Oxford zero emission zone
- A zero emission zone shown on road signs (displays 'ZEZ')
- Location: Oxford City Centre
- Launched: 28 February 2022; 3 years ago
- Technology: Fixed and mobile CCTV; Automatic number plate recognition;
- Manager: Oxford City Council Oxfordshire County Council
- Currency: Pound sterling
- Retailed: Online; Telephone; Post;
- Website: Official website

= Oxford zero emission zone =

Charging zone for non-electric vehicles

The Oxford zero emission zone is the first zero emission zone (ZEZ) in the United Kingdom. Launched on 28 February 2022, the scheme covers nine streets in the city centre of Oxford. All non-electric vehicles (including hybrids) driving on these roads between 7 am to 7 pm are subject to a fee between £2 and £10, which is expected to double in 2025.

== History ==
In 2017, a £30,000 joint study was launched by Oxfordshire County Council and Oxford City Council to determine whether a zero emission zone would be a useful way to reduce air pollution in the city centre and along the main transport routes. The city had already been a low-emission zone since 2014, which applied to buses, since buses accounted for up to 80% of the pollution in the city centre. At the time of the original study, Oxford was slated to become the UK's second city LEZ after London introduced one in 2008. Subsequently, managed clean air zones have been introduced in several other cities, including Bath, Bristol and Tyneside.

== Implementation ==
A consultation was put in place in 2020, with the hope of launching the ZEZ in December. Due to the COVID-19 pandemic, this was delayed. The scheme was approved by both councils in March 2021, and was launched for nine streets on 28 February 2022 as a pilot program. Oxford's ZEZ was the first of its kind in the UK.

== Operation ==
Unlike other low emission schemes in the United Kingdom, which operate 24/7, the Oxford ZEZ is in operation from 7 am to 7 pm daily, and applies to all non-electric vehicles, including hybrids. The charges for petrol, diesel and hybrid vehicles range from £2 to £10, with the most polluting vehicles charged more. However, as of 2024, these fees remain lower than London's £12.50 Ultra Low Emissions charge.
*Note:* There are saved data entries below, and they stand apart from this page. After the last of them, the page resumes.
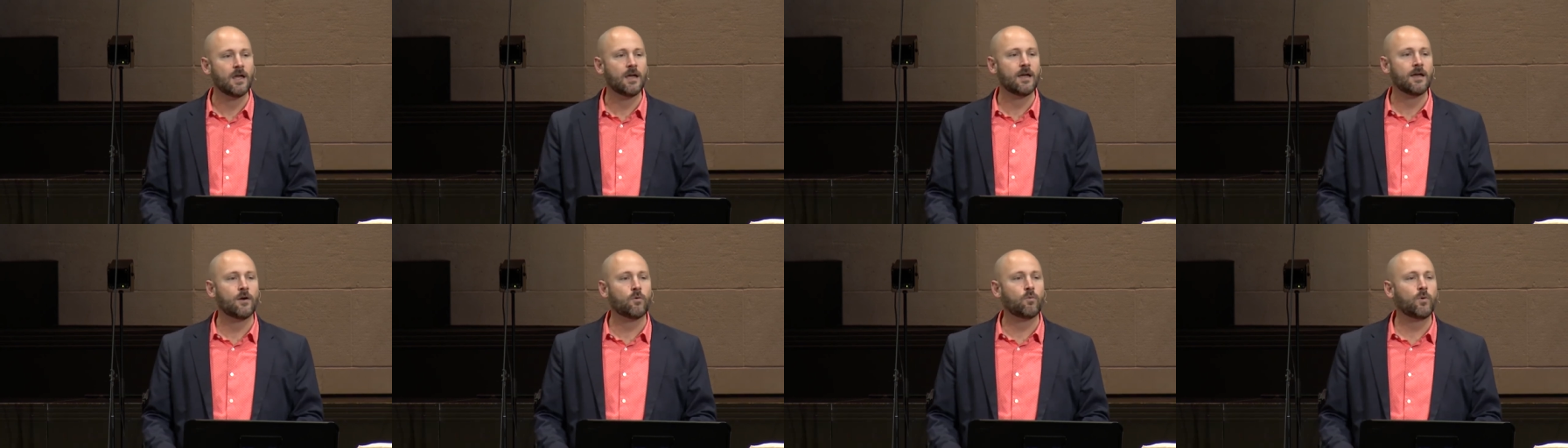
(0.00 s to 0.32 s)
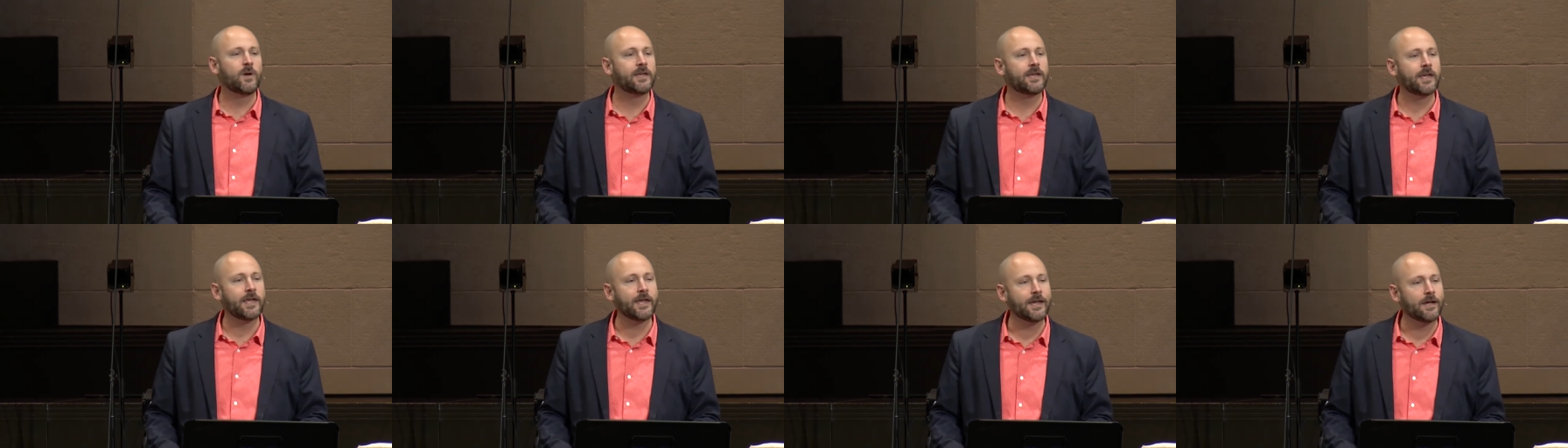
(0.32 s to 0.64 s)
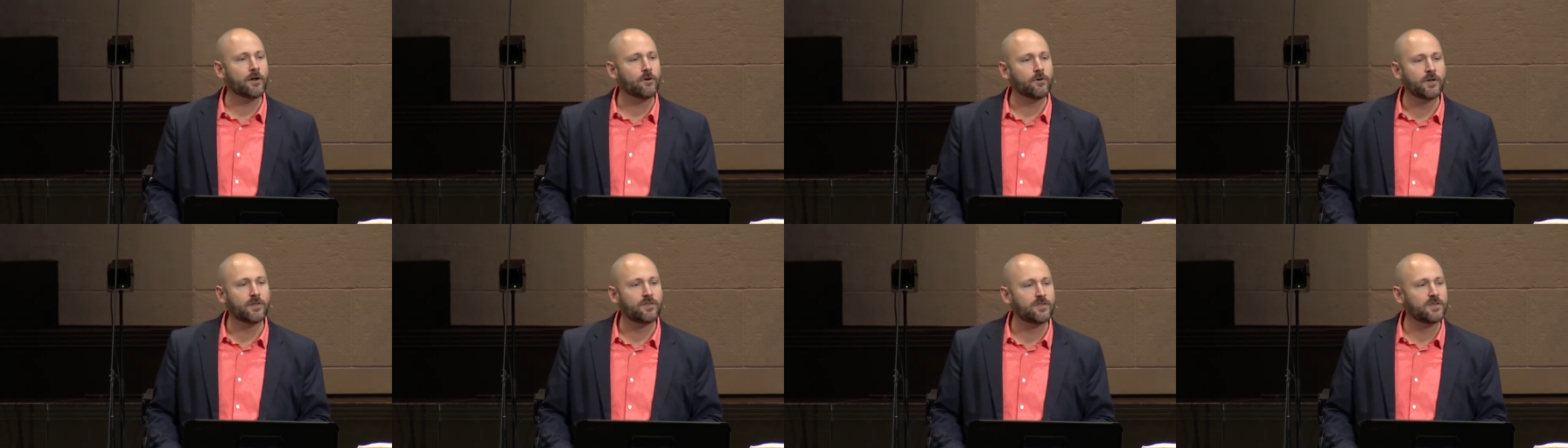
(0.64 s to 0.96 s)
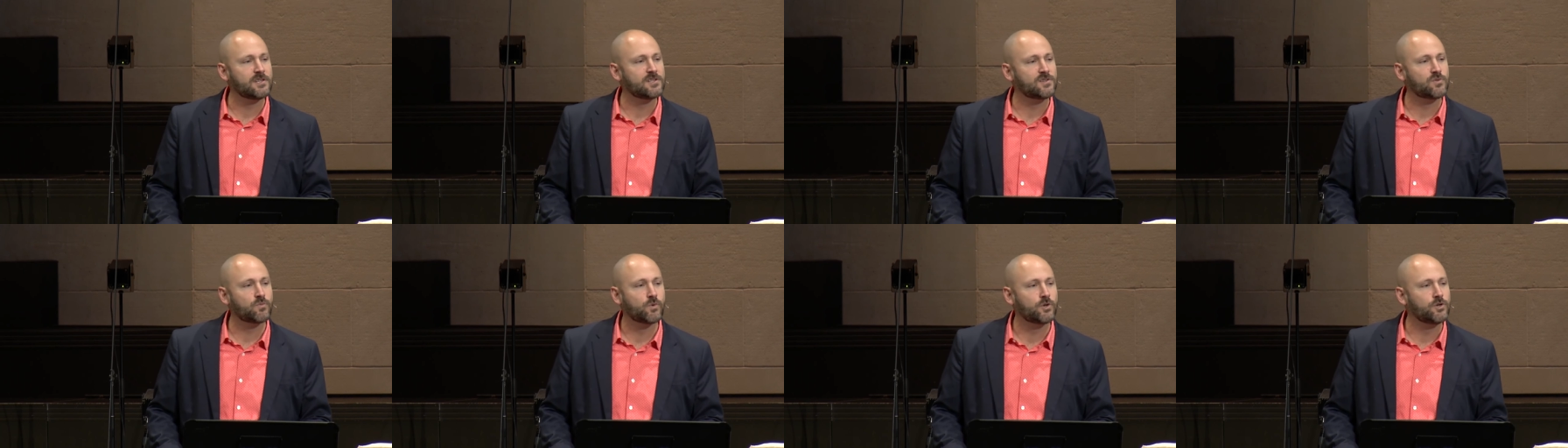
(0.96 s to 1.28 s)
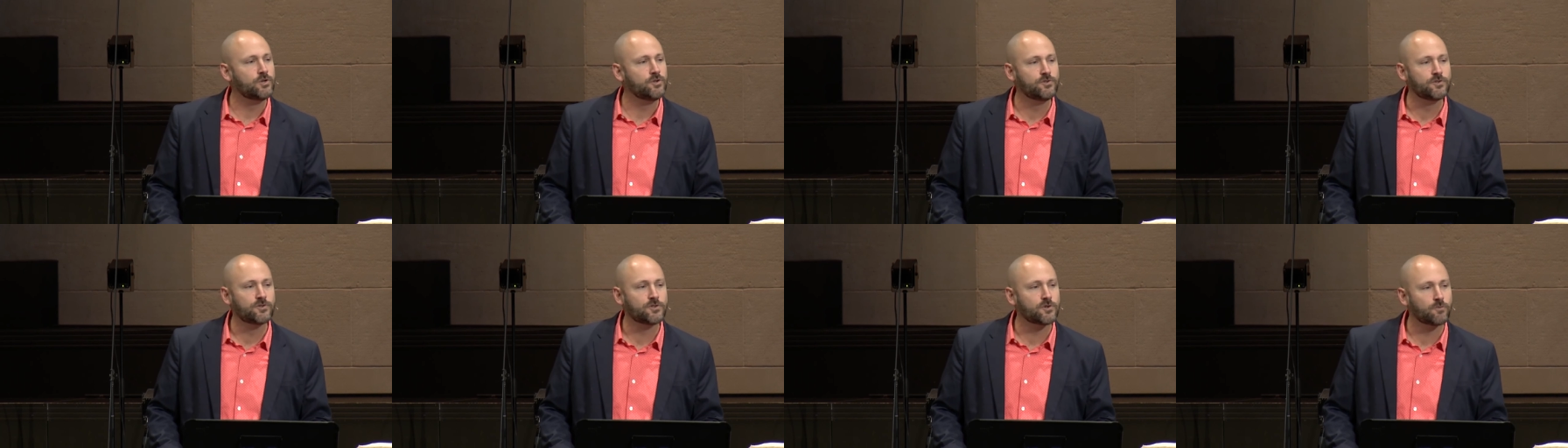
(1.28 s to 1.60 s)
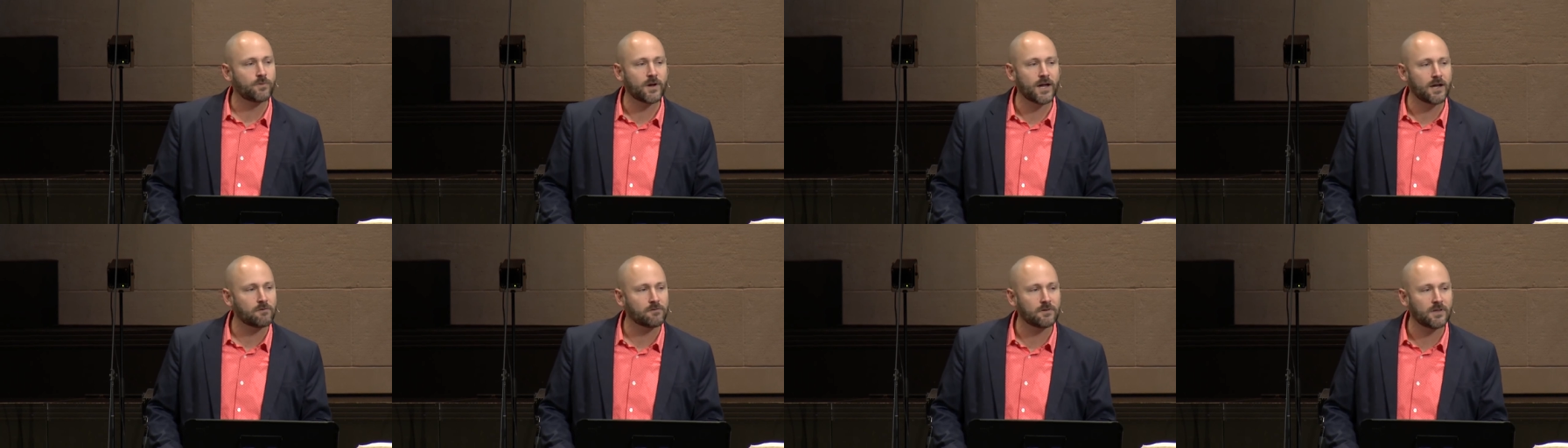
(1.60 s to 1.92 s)
We carry these wounds
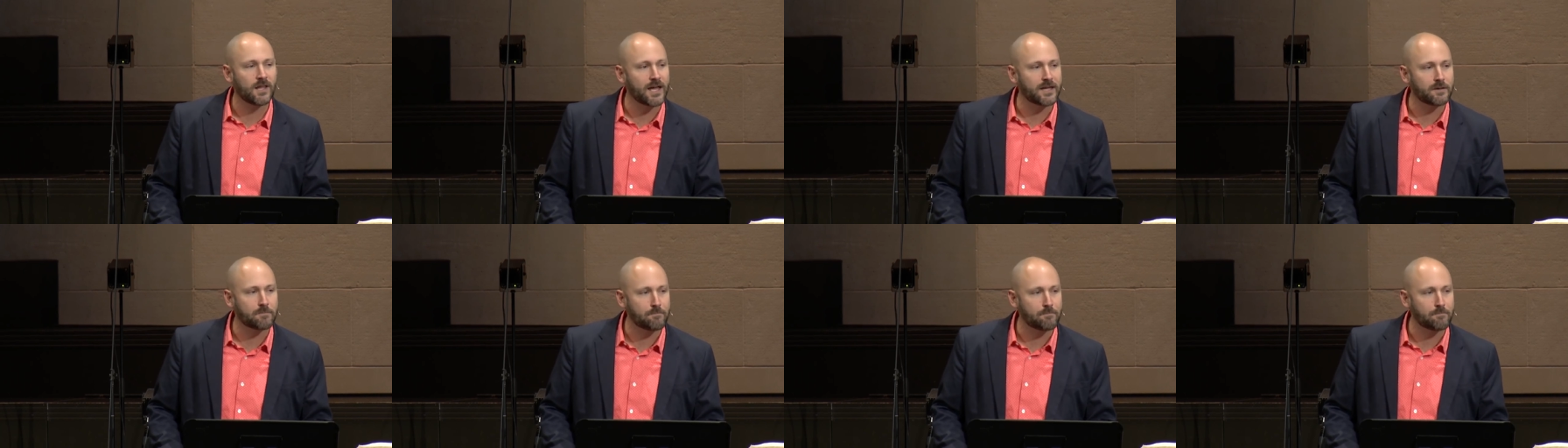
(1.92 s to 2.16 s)
around like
The initial proposals could more accurately be described as a "congestion charge", as any vehicle can enter on payment of a charge but this will change in the future. The ambition for the scheme is that it will gradually expand to cover most of Oxford by 2035. This plan means that Oxford could become the world's first transport-carbon emission-free city. The fees are expected to double in August 2025.